======== Input records ========

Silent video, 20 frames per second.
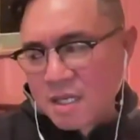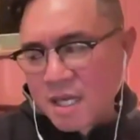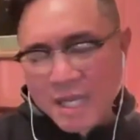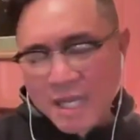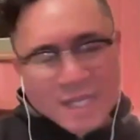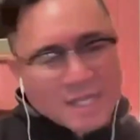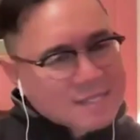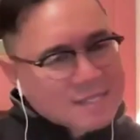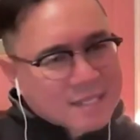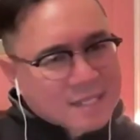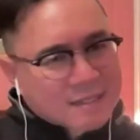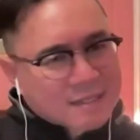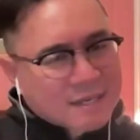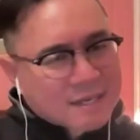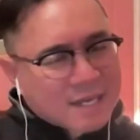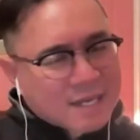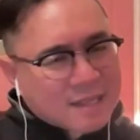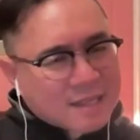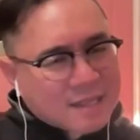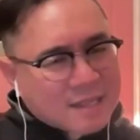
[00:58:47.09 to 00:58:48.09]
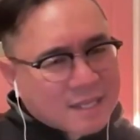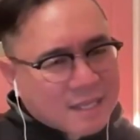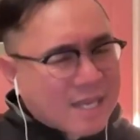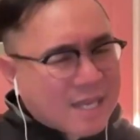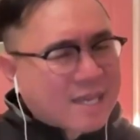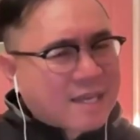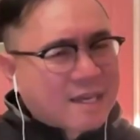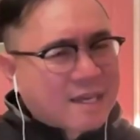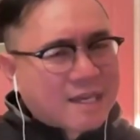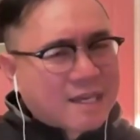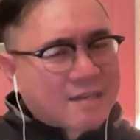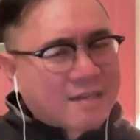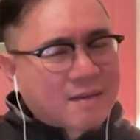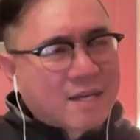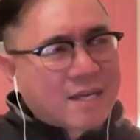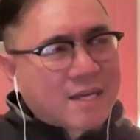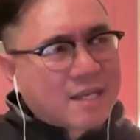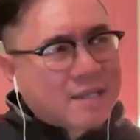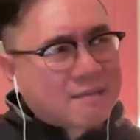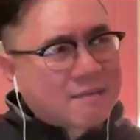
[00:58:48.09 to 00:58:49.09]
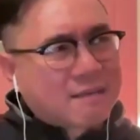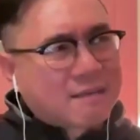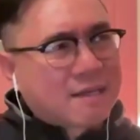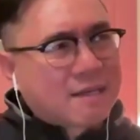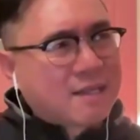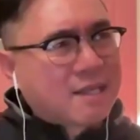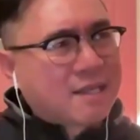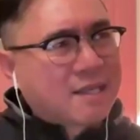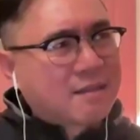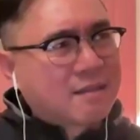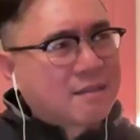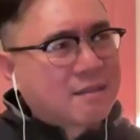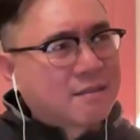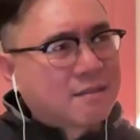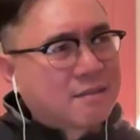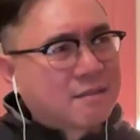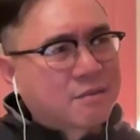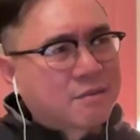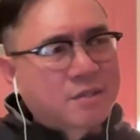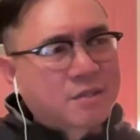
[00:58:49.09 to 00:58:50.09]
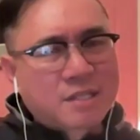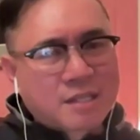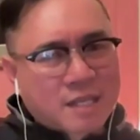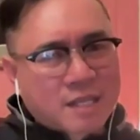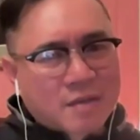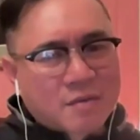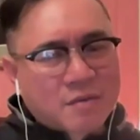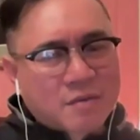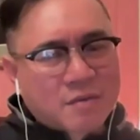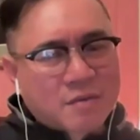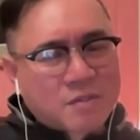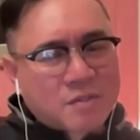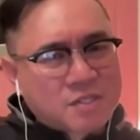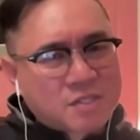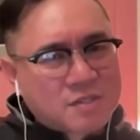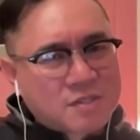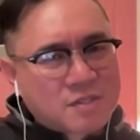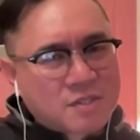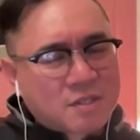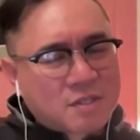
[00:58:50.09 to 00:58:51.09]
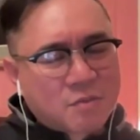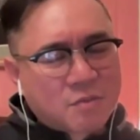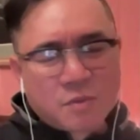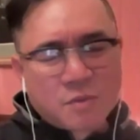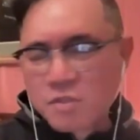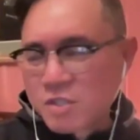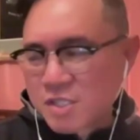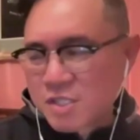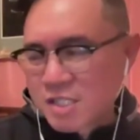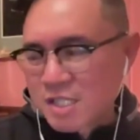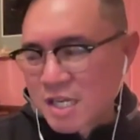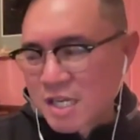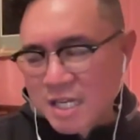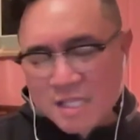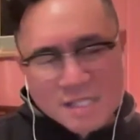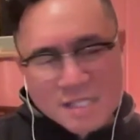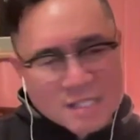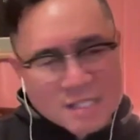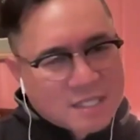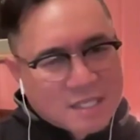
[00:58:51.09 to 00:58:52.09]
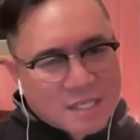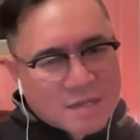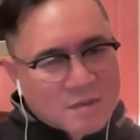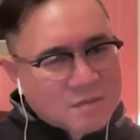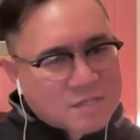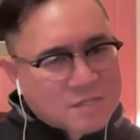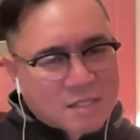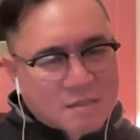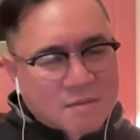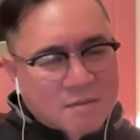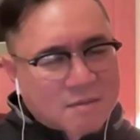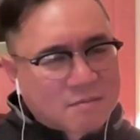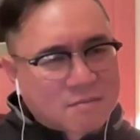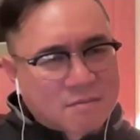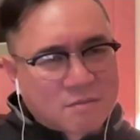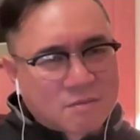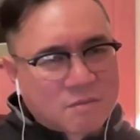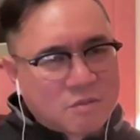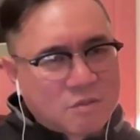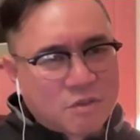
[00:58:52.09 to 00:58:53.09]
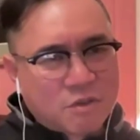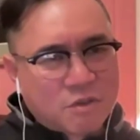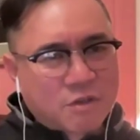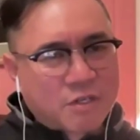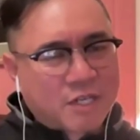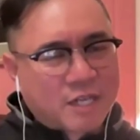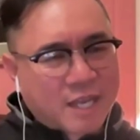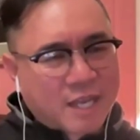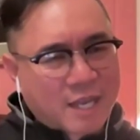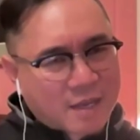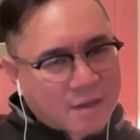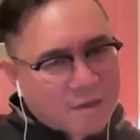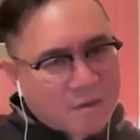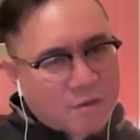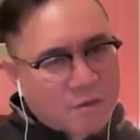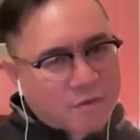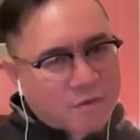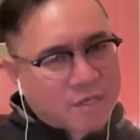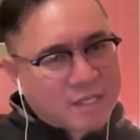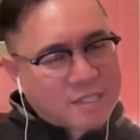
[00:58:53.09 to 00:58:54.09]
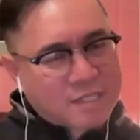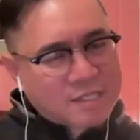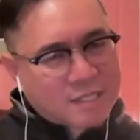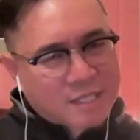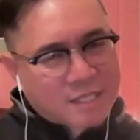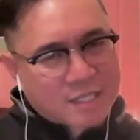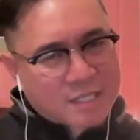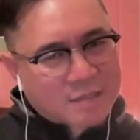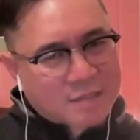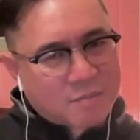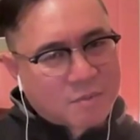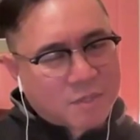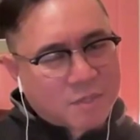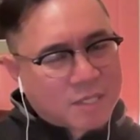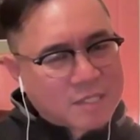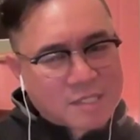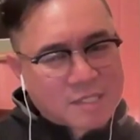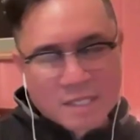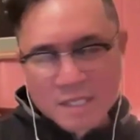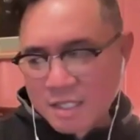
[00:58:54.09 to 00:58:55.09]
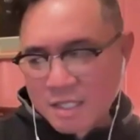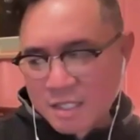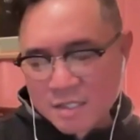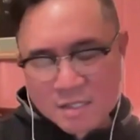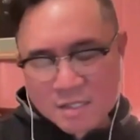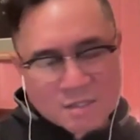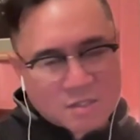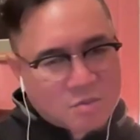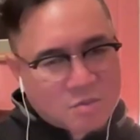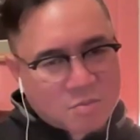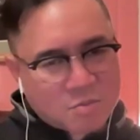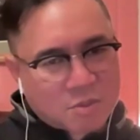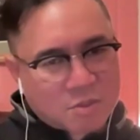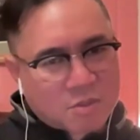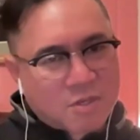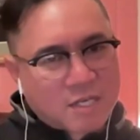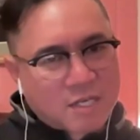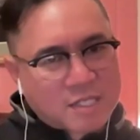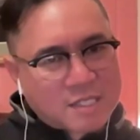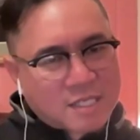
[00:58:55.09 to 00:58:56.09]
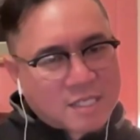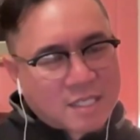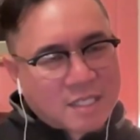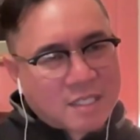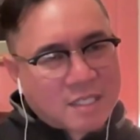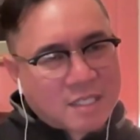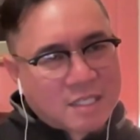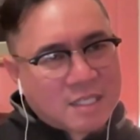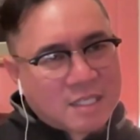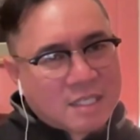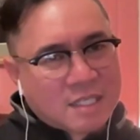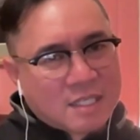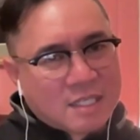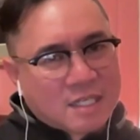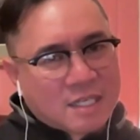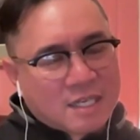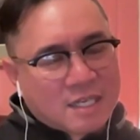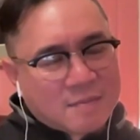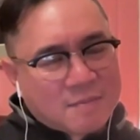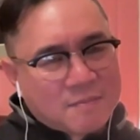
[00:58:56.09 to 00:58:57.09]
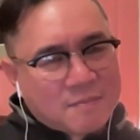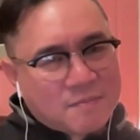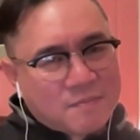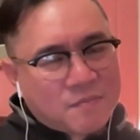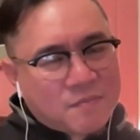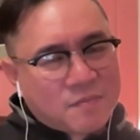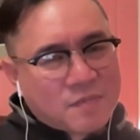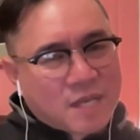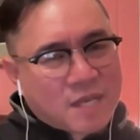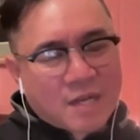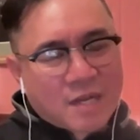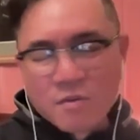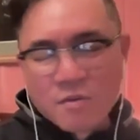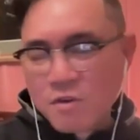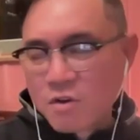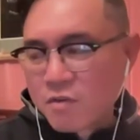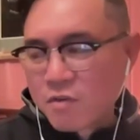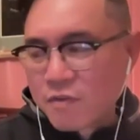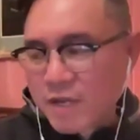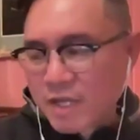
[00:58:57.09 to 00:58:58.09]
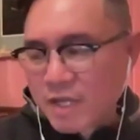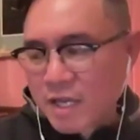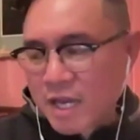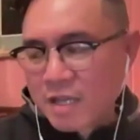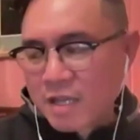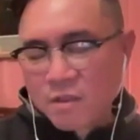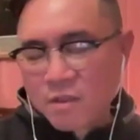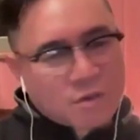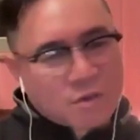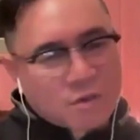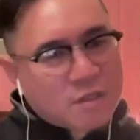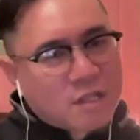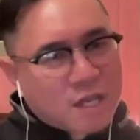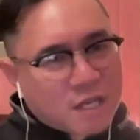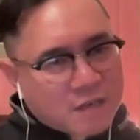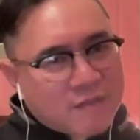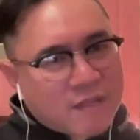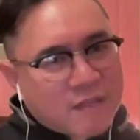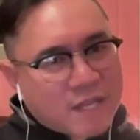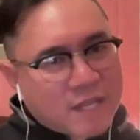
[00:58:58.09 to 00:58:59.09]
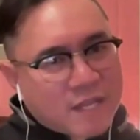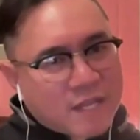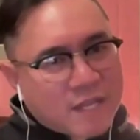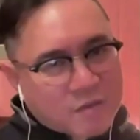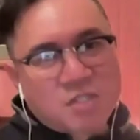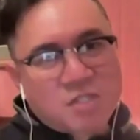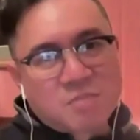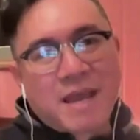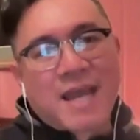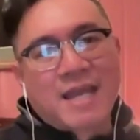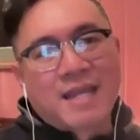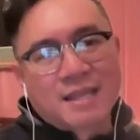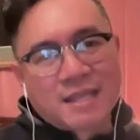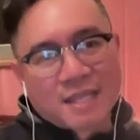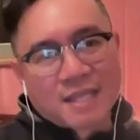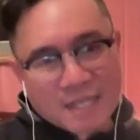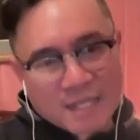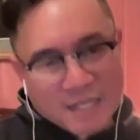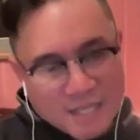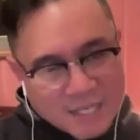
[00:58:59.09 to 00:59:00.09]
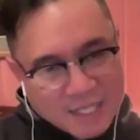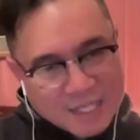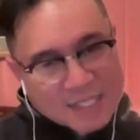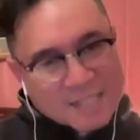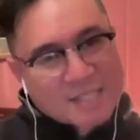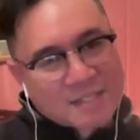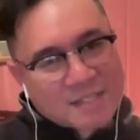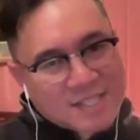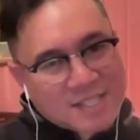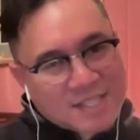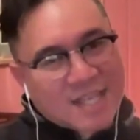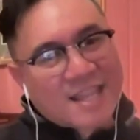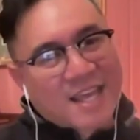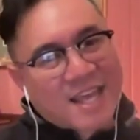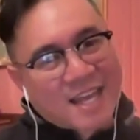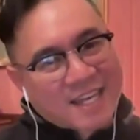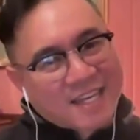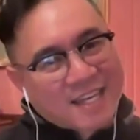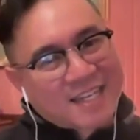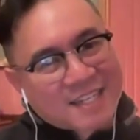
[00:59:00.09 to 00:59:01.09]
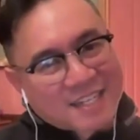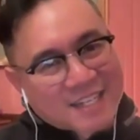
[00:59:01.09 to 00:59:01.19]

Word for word: I guess I, I yeah, I don't, I, I like learning languages. We were just in Iceland and I was like nerding out over Icelandic. Boy, Icelandic is super crazy. Um, I don't know if I I learn a lot of languages badly. I guess I'll say that.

========

Your assignment: Quote the entries above word for word. Leave the images out.

Answer box:
Silent video, 20 frames per second.
[00:58:47.09 to 00:58:48.09]
[00:58:48.09 to 00:58:49.09]
[00:58:49.09 to 00:58:50.09]
[00:58:50.09 to 00:58:51.09]
[00:58:51.09 to 00:58:52.09]
[00:58:52.09 to 00:58:53.09]
[00:58:53.09 to 00:58:54.09]
[00:58:54.09 to 00:58:55.09]
[00:58:55.09 to 00:58:56.09]
[00:58:56.09 to 00:58:57.09]
[00:58:57.09 to 00:58:58.09]
[00:58:58.09 to 00:58:59.09]
[00:58:59.09 to 00:59:00.09]
[00:59:00.09 to 00:59:01.09]
[00:59:01.09 to 00:59:01.19]

Word for word: I guess I, I yeah, I don't, I, I like learning languages. We were just in Iceland and I was like nerding out over Icelandic. Boy, Icelandic is super crazy. Um, I don't know if I I learn a lot of languages badly. I guess I'll say that.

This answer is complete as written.